=== What you should do ===
Reproduce the listing in full, pictures excluded.

━━ Available records

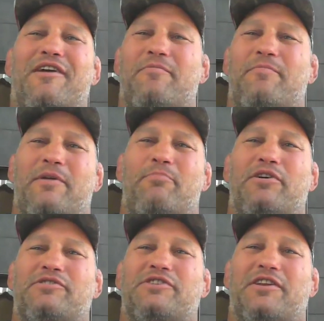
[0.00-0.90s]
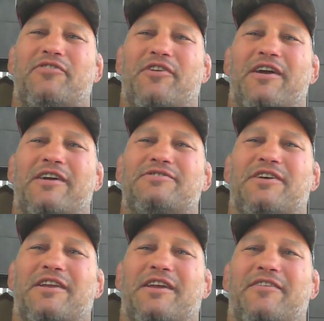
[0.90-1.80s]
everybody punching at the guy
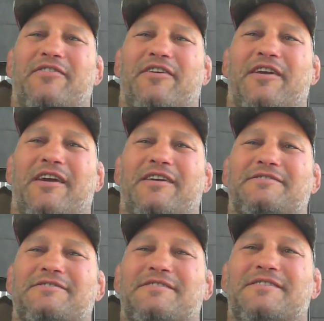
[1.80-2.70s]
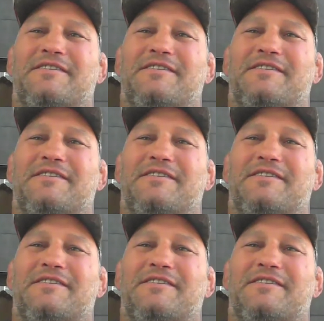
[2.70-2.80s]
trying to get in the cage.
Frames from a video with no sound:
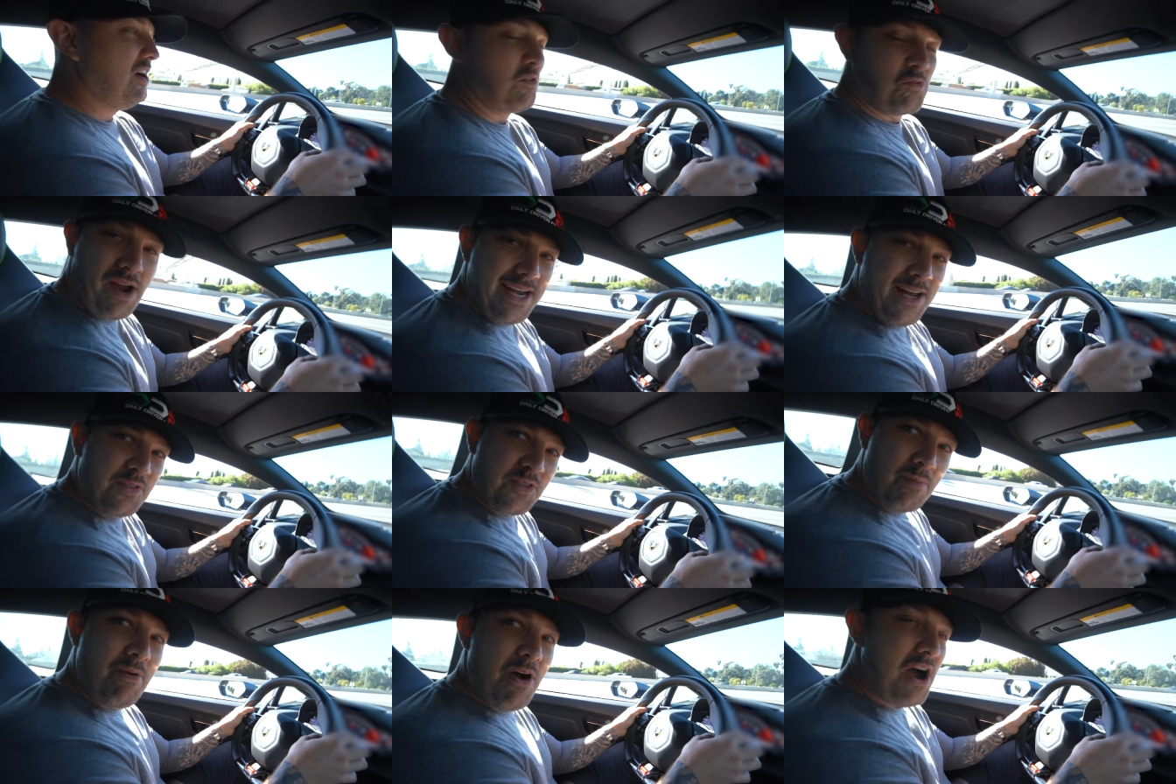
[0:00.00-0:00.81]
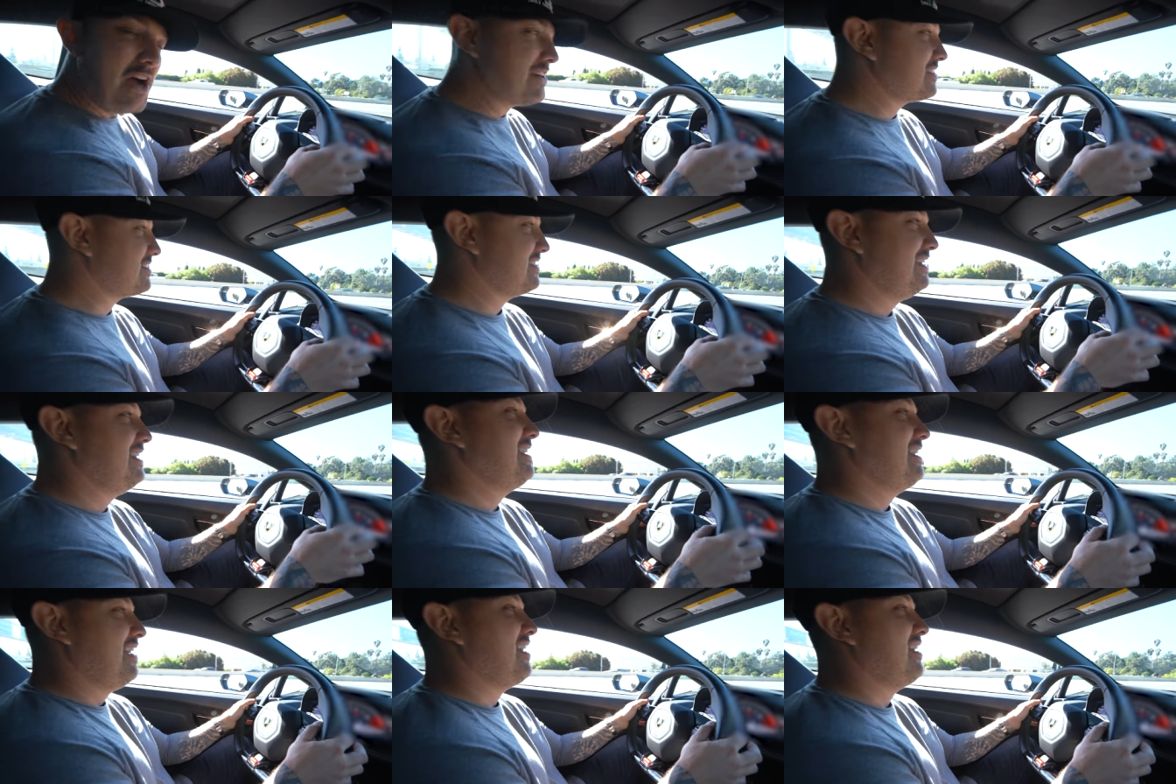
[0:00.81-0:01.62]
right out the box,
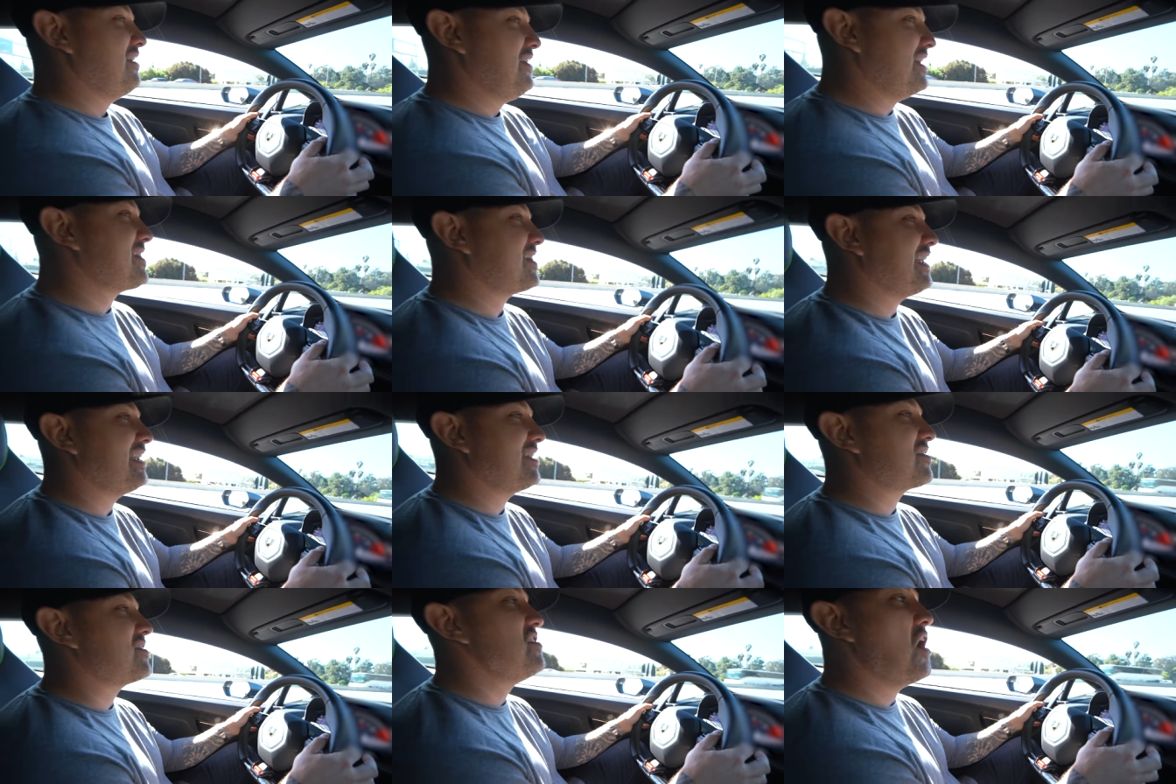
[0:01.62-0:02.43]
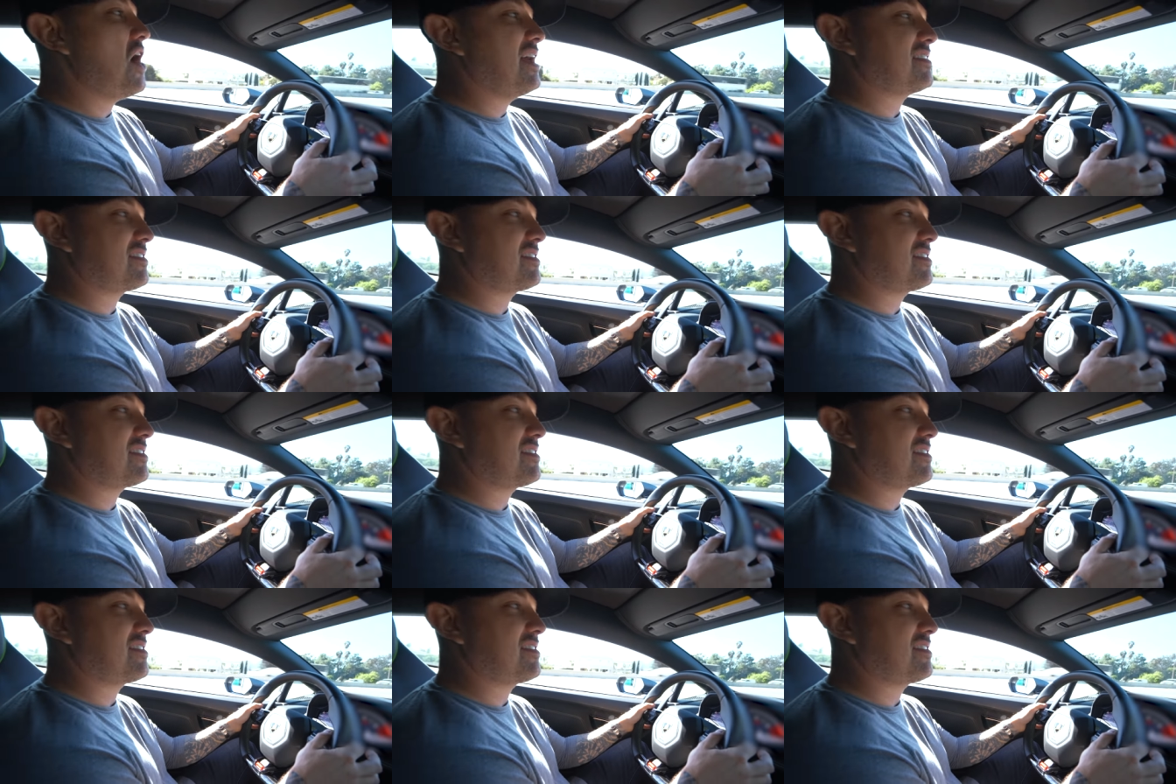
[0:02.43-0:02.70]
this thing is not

━━━━

=== Reply to the exercise ===
[0.00-0.90s]
[0.90-1.80s]
everybody punching at the guy
[1.80-2.70s]
[2.70-2.80s]
trying to get in the cage.
Frames from a video with no sound:
[0:00.00-0:00.81]
[0:00.81-0:01.62]
right out the box,
[0:01.62-0:02.43]
[0:02.43-0:02.70]
this thing is not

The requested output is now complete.